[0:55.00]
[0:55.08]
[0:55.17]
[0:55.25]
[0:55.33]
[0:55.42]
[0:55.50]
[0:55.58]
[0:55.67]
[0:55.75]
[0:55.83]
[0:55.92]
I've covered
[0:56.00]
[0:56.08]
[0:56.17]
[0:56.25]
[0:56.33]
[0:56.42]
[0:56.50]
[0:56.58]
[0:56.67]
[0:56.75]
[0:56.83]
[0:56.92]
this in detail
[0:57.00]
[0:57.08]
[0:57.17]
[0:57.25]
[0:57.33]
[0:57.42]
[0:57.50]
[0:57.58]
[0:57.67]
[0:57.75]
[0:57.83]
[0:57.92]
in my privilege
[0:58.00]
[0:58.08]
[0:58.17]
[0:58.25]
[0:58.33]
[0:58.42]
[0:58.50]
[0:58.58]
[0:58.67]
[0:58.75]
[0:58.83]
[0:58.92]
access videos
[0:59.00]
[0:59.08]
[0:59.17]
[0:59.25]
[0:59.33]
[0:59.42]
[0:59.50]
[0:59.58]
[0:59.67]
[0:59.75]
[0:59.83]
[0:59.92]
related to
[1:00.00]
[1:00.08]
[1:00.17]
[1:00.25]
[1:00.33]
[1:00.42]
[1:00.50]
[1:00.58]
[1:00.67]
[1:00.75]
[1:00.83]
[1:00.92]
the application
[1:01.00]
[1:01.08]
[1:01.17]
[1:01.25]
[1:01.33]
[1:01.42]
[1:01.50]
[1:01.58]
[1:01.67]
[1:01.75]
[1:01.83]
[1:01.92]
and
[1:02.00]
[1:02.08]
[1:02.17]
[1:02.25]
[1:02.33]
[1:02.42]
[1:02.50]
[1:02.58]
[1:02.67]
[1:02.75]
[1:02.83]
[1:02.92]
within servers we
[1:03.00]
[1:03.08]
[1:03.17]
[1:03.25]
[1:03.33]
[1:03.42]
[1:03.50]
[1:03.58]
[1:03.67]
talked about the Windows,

----

Copy all of the entries above exactly as shown.

[0:55.00]
[0:55.08]
[0:55.17]
[0:55.25]
[0:55.33]
[0:55.42]
[0:55.50]
[0:55.58]
[0:55.67]
[0:55.75]
[0:55.83]
[0:55.92]
I've covered
[0:56.00]
[0:56.08]
[0:56.17]
[0:56.25]
[0:56.33]
[0:56.42]
[0:56.50]
[0:56.58]
[0:56.67]
[0:56.75]
[0:56.83]
[0:56.92]
this in detail
[0:57.00]
[0:57.08]
[0:57.17]
[0:57.25]
[0:57.33]
[0:57.42]
[0:57.50]
[0:57.58]
[0:57.67]
[0:57.75]
[0:57.83]
[0:57.92]
in my privilege
[0:58.00]
[0:58.08]
[0:58.17]
[0:58.25]
[0:58.33]
[0:58.42]
[0:58.50]
[0:58.58]
[0:58.67]
[0:58.75]
[0:58.83]
[0:58.92]
access videos
[0:59.00]
[0:59.08]
[0:59.17]
[0:59.25]
[0:59.33]
[0:59.42]
[0:59.50]
[0:59.58]
[0:59.67]
[0:59.75]
[0:59.83]
[0:59.92]
related to
[1:00.00]
[1:00.08]
[1:00.17]
[1:00.25]
[1:00.33]
[1:00.42]
[1:00.50]
[1:00.58]
[1:00.67]
[1:00.75]
[1:00.83]
[1:00.92]
the application
[1:01.00]
[1:01.08]
[1:01.17]
[1:01.25]
[1:01.33]
[1:01.42]
[1:01.50]
[1:01.58]
[1:01.67]
[1:01.75]
[1:01.83]
[1:01.92]
and
[1:02.00]
[1:02.08]
[1:02.17]
[1:02.25]
[1:02.33]
[1:02.42]
[1:02.50]
[1:02.58]
[1:02.67]
[1:02.75]
[1:02.83]
[1:02.92]
within servers we
[1:03.00]
[1:03.08]
[1:03.17]
[1:03.25]
[1:03.33]
[1:03.42]
[1:03.50]
[1:03.58]
[1:03.67]
talked about the Windows,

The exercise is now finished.